REQUIRED WORK: In your copy, reproduce each entry exactly and leave out the pictures.

[Dataset entries]
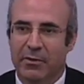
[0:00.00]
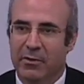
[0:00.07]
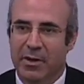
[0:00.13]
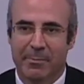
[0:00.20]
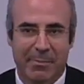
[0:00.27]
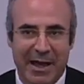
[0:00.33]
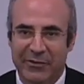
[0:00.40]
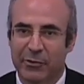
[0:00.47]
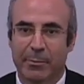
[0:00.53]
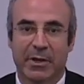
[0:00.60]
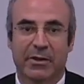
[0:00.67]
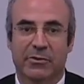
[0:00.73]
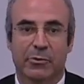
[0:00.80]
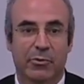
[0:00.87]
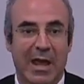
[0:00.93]

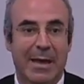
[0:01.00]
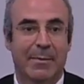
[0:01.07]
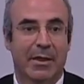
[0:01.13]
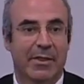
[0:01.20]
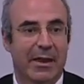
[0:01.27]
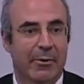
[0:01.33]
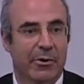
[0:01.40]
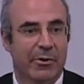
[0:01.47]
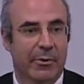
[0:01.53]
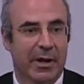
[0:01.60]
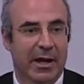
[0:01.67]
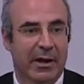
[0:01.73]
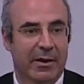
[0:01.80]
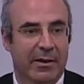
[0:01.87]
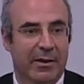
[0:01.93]
embezzlement, you name it, they were doing
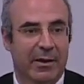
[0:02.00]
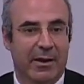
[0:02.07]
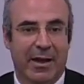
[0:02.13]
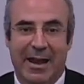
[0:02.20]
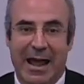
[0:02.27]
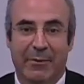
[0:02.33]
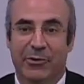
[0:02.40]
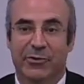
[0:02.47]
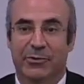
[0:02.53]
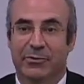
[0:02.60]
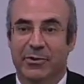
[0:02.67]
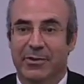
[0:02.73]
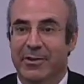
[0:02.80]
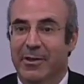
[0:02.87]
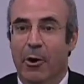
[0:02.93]
it. And I was
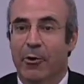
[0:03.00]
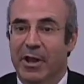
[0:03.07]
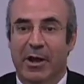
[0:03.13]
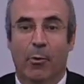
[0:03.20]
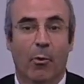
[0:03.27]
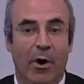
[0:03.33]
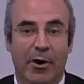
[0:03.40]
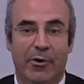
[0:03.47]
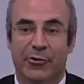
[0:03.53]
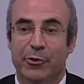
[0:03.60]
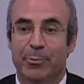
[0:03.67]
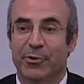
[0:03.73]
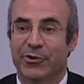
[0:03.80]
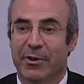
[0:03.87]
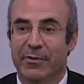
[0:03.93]
owning one or two
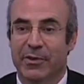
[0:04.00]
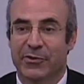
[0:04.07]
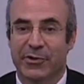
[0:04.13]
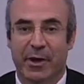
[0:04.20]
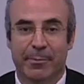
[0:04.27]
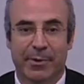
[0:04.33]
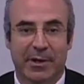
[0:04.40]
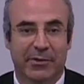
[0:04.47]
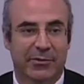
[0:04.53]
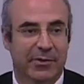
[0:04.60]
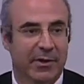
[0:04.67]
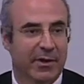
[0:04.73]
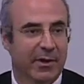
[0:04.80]
percent of these companies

ANSWER FOR THIS EXERCISE:
[0:00.00]
[0:00.07]
[0:00.13]
[0:00.20]
[0:00.27]
[0:00.33]
[0:00.40]
[0:00.47]
[0:00.53]
[0:00.60]
[0:00.67]
[0:00.73]
[0:00.80]
[0:00.87]
[0:00.93]

[0:01.00]
[0:01.07]
[0:01.13]
[0:01.20]
[0:01.27]
[0:01.33]
[0:01.40]
[0:01.47]
[0:01.53]
[0:01.60]
[0:01.67]
[0:01.73]
[0:01.80]
[0:01.87]
[0:01.93]
embezzlement, you name it, they were doing
[0:02.00]
[0:02.07]
[0:02.13]
[0:02.20]
[0:02.27]
[0:02.33]
[0:02.40]
[0:02.47]
[0:02.53]
[0:02.60]
[0:02.67]
[0:02.73]
[0:02.80]
[0:02.87]
[0:02.93]
it. And I was
[0:03.00]
[0:03.07]
[0:03.13]
[0:03.20]
[0:03.27]
[0:03.33]
[0:03.40]
[0:03.47]
[0:03.53]
[0:03.60]
[0:03.67]
[0:03.73]
[0:03.80]
[0:03.87]
[0:03.93]
owning one or two
[0:04.00]
[0:04.07]
[0:04.13]
[0:04.20]
[0:04.27]
[0:04.33]
[0:04.40]
[0:04.47]
[0:04.53]
[0:04.60]
[0:04.67]
[0:04.73]
[0:04.80]
percent of these companies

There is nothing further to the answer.